THE TASK: Repeat each entry as written, dropping any picture you find.

Dataset entries:
>>>>
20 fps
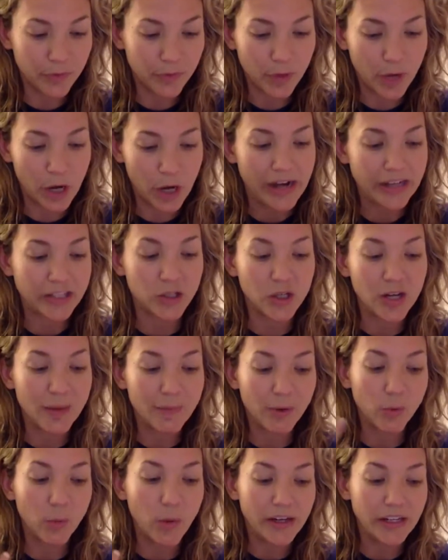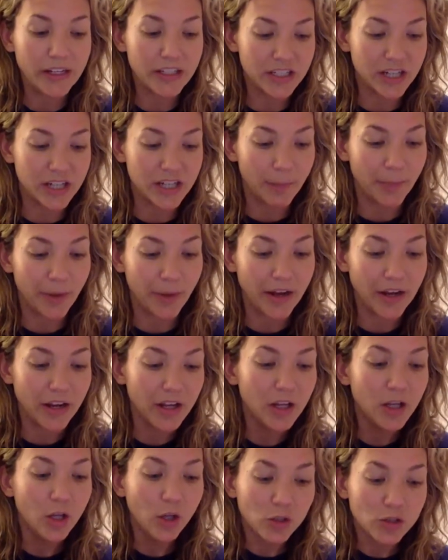All right. So number 1 is dump it.
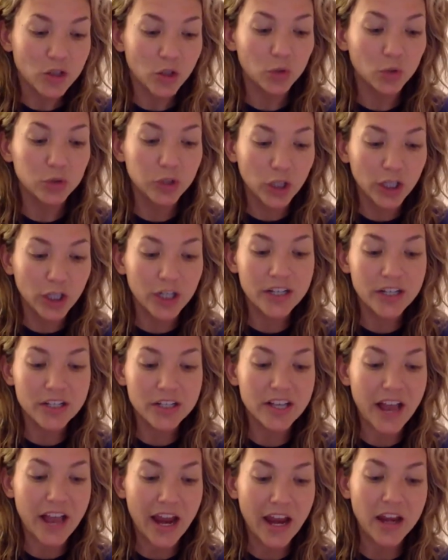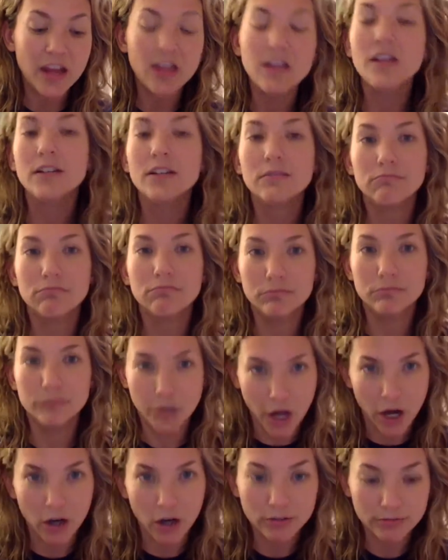So learn to say,
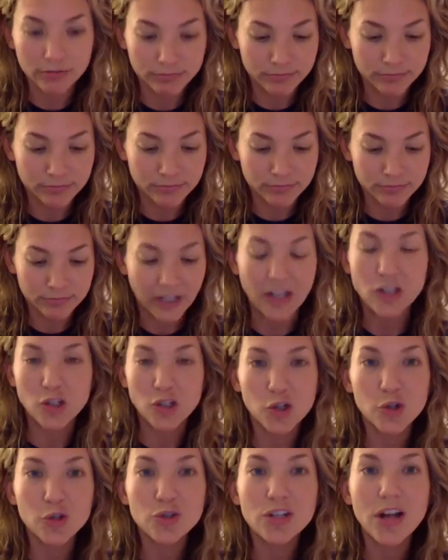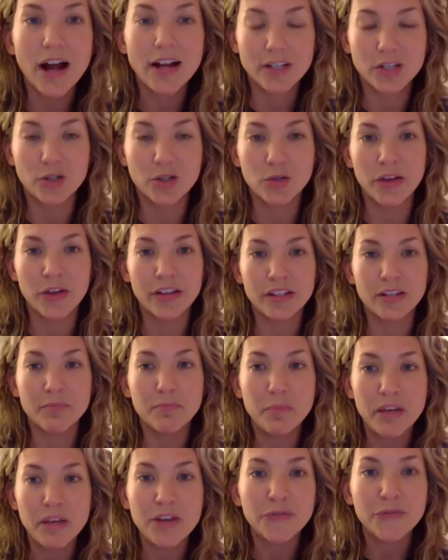no, I choose not to do this.
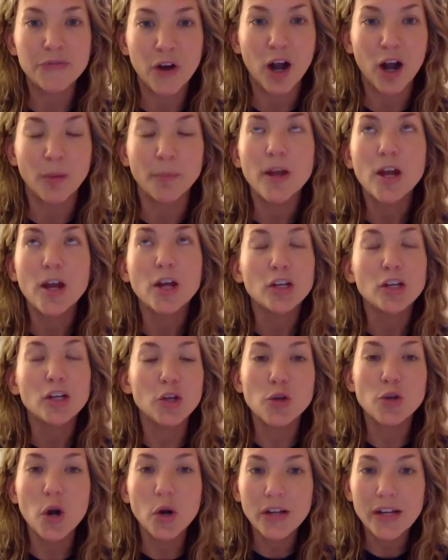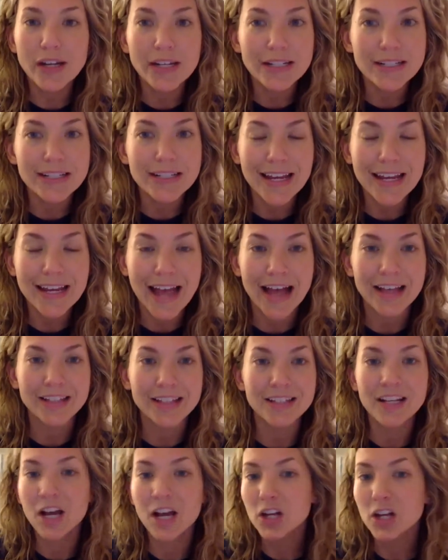Be firm. You don't need to say
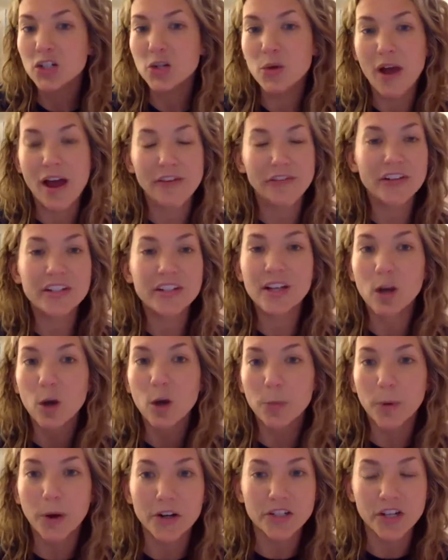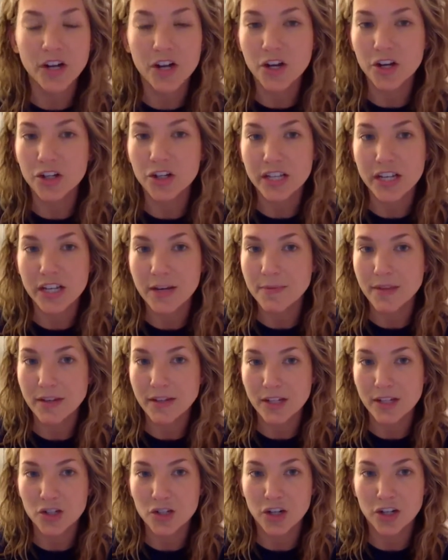yes to every single person on your team that
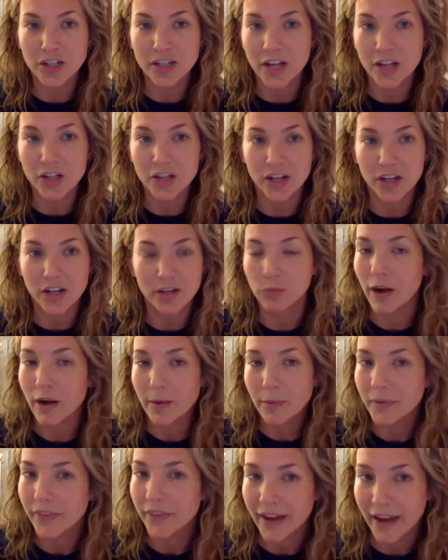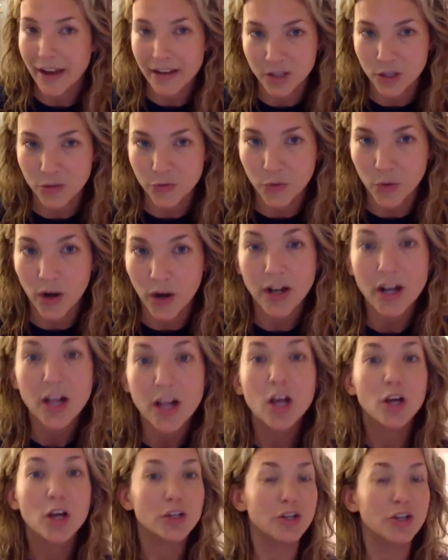needs your attention right when they ask you for it.
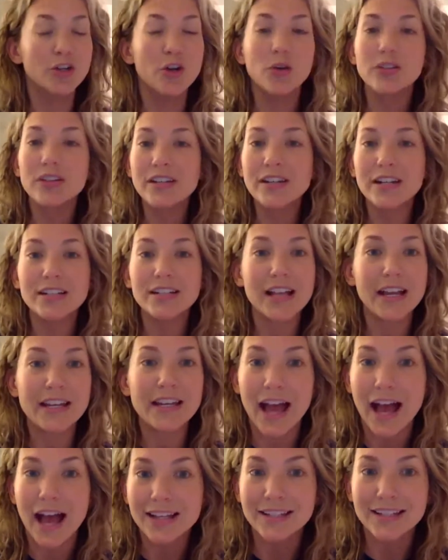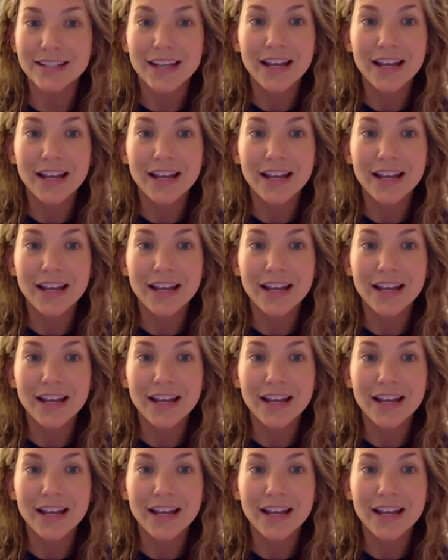You don't need to say yes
<<<<
SOLUTION FOR THIS PROBLEM:
20 fps
All right. So number 1 is dump it.
So learn to say,
no, I choose not to do this.
Be firm. You don't need to say
yes to every single person on your team that
needs your attention right when they ask you for it.
You don't need to say yes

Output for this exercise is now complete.